Last year in China, at the end of winter when it was still bitterly cold, I sat in a crowded Starbucks sipping on a green tea latte and answered the question, “So what’s your story?” What the person who posed this question really wanted to know was not my life story, but rather my “coming-out” story.
My sophomore year I “came out” on Coming-Out Day, which previously resembled something between a purge and a confession, neither of which seemed very appealing to me. Looking back, I see that the difficult questions don’t have to do with why I came out, or whether I regret coming out, but how I would go about telling my story—and what I would include. I often tell my coming-out stories with the victories: my first coming-out, the time I came out to my mother, the time a friend stood up for me. But these are only partial truths. In reality, my story comprises both victories and losses. Now I seek to tell my story in its whole truth. I realize that approaching it any other way only diminishes it.
So what has it been like to come out at Deerfield?
Deerfield prides itself on the quality of its community life, and I won’t deny that this community has its benefits. I question, though, if we are really as inclusive a community as we say we are. The elements that shape the true feel of a community are not found in the viewbooks or School Meetings, but in those “in-between” moments: those times when we are not obligated to be certain versions of ourselves. One of my experiences as a proctor has given clarity to the exclusive nature of Deerfield’s community.
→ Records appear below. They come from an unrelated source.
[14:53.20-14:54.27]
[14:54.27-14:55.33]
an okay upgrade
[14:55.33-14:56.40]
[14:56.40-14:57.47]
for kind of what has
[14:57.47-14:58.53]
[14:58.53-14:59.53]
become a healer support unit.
At the beginning of the year, I made my proctees take down explicit posters of scantily clad women, which of course was met with complaints. I responded, “What if I had a poster of two naked men making out in the rain?” Of course, my challenge made them uncomfortable. Even though my proctees’ posters don’t necessarily make me uncomfortable (this is my seventh year living in a boys dormitory), I asked myself why we have never questioned this double standard. Posters are hardly the only double standard, however.
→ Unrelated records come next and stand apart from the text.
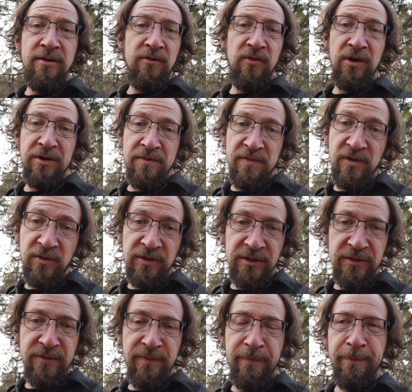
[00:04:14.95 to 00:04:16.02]
wearing
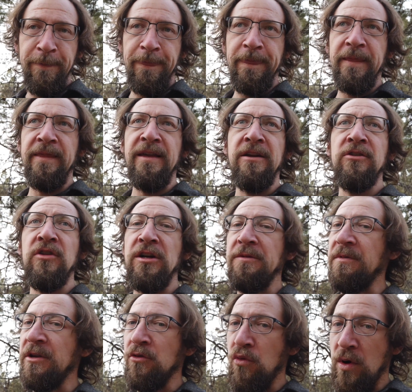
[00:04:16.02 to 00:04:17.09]
boots. They're trying to
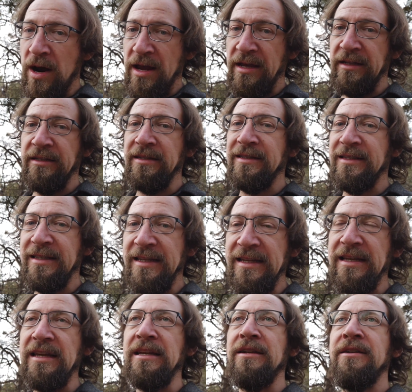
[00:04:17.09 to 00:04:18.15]
be quiet and
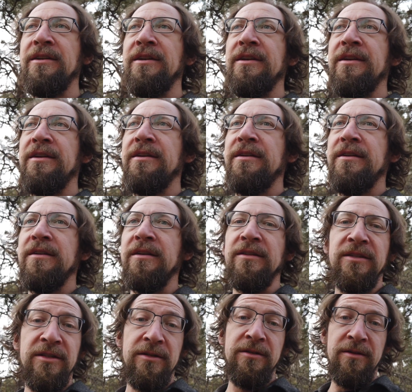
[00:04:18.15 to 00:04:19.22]
sneaky
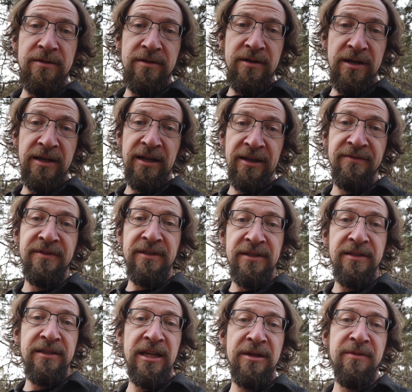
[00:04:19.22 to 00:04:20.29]
because they're, like I've
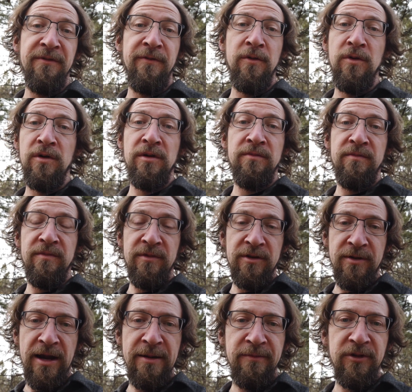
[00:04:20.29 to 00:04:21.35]
stated before,
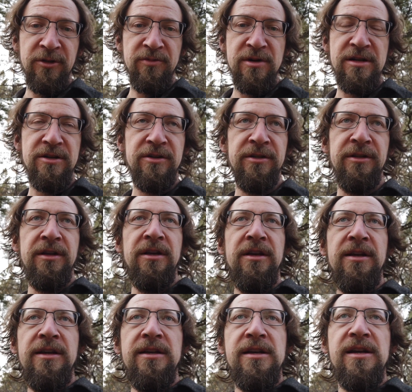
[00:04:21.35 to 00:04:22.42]
they're ambush predators.
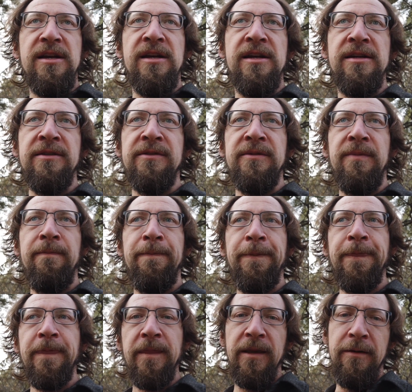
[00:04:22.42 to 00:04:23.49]
And
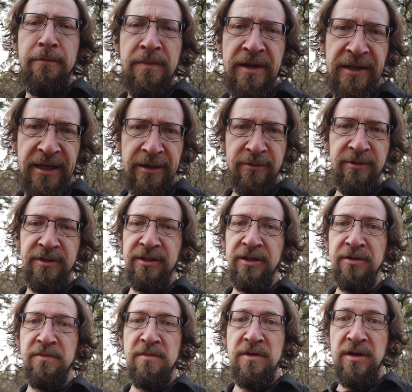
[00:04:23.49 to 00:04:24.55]
being able
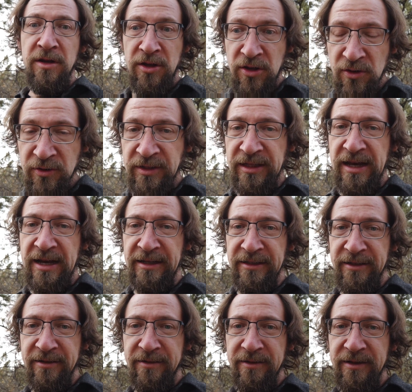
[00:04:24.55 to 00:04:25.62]
to use
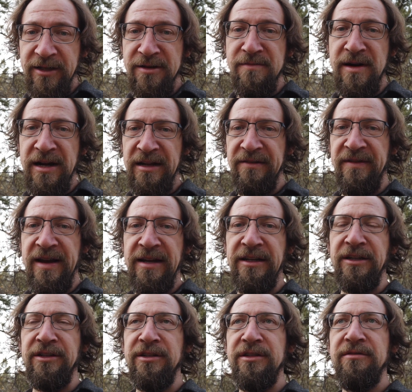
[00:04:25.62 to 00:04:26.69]
that to my
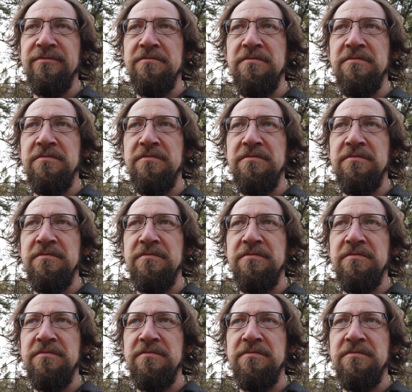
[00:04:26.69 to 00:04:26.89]
advantage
What would happen if Deerfield had an openly gay couple? What if I held my boyfriend’s hand in public? What if I did that on Parents Weekend? What if parents approached me and told me they had small children and my actions were inappropriate? Would a straight couple ever be told the same thing? The scariest part about this scenario is that it is hardly hypothetical; I know, I have an 11-year-old brother.
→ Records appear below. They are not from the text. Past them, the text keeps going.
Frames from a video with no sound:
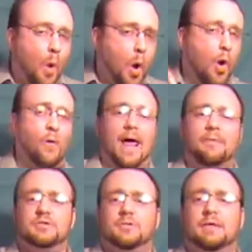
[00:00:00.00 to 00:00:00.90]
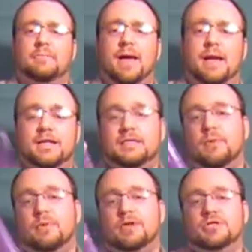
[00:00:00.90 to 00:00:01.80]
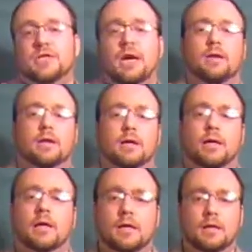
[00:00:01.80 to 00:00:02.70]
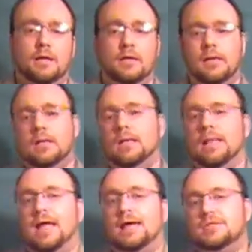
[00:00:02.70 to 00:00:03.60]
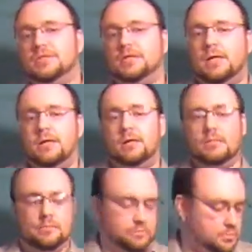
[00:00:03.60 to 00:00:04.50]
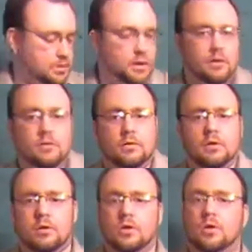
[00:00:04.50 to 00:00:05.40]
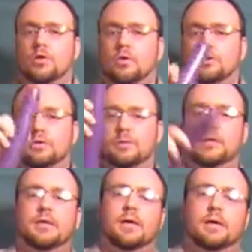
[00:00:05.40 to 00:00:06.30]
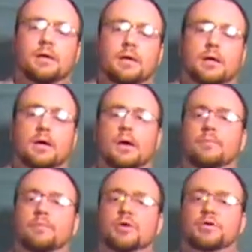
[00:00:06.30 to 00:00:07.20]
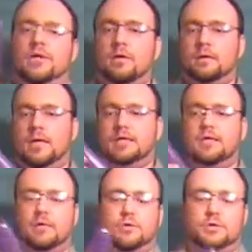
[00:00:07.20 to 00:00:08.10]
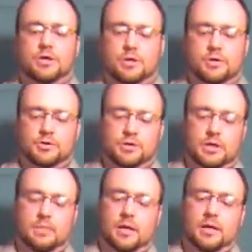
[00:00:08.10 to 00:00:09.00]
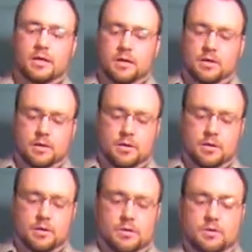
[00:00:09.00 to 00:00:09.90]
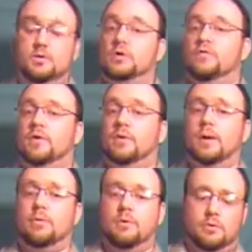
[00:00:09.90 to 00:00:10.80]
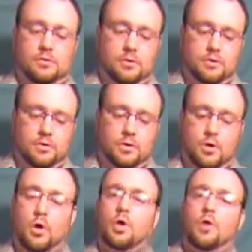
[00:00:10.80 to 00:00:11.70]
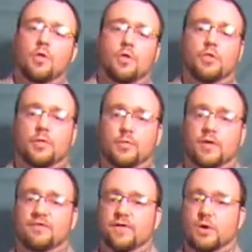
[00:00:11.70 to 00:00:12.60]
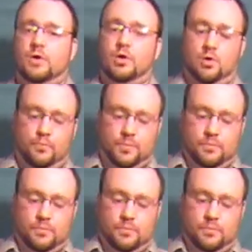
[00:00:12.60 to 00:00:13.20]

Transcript: Whoa, that was really bad. He's going to have pretty generic legs here. Hold on to him like that. Alright, pretty generic legs here. What you're going to do is you're going to make 2-finger bubble, 3-finger loop,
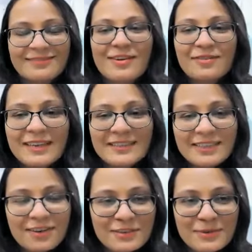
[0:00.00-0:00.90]
Well, thanks
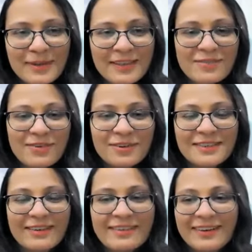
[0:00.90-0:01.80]
a lot, Shweta, for
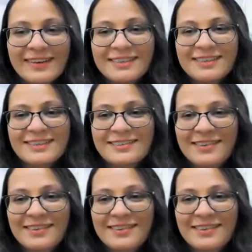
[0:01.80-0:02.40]
sharing it.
I spend an unjustifiable amount of energy checking to make sure I don’t make others uncomfortable. This is less out of choice, however, than a sense of obligation. As a proctor, I am expected to organize Sadies dates for my hall, and I am faced with the same old issue. What if I didn’t do things the heteronormative way? What if I set up a proctee with a guy? Of course, I would never actually do that. I am already hesitant about bringing a guy to my senior prom. Even in settings where we should be discussing issues of sexuality, we do not even begin to ask the difficult questions, and we need to. The issues that occupy my mind may not be relevant to everybody. But our community’s blatant refusal to address them head-on most certainly is.
Lastly, health classes at Deerfield seem to be aimed at educating heterosexuals. The class does not discuss health issues of the LGBT (Lesbian, Gay, Bisexual, Transgender) community; all example couples are heterosexual, and at no point is gender and sexuality discussed (not lectured) as an abstract concept.
Not to mention that the movie shown in class—Farewell the Tranquil Mind—provides a trite narrative of a gay student who doesn’t identify with the stereotypes of LGBT people, as a white football jock. The film’s treatment of the challenges of being LGBT at Deerfield feels inorganic and is of far too narrow a scope to encompass the experience of most LGBT students. It succeeds only in alienating those students who do fit within the stereotype but are still struggling.
Why is health class so incredibly narrowly focused? Why are all dances boy-girl? Why do we have a shamefully small number of LGBT students? Why am I writing this piece? Because we have not asked enough of the hard questions.
Coming out is, in its most basic form, an expression of the truth. But once Coming-Out Day has passed, all of us must continue to ask the hard questions—so that we create the kind of truthfulness this community desperately needs.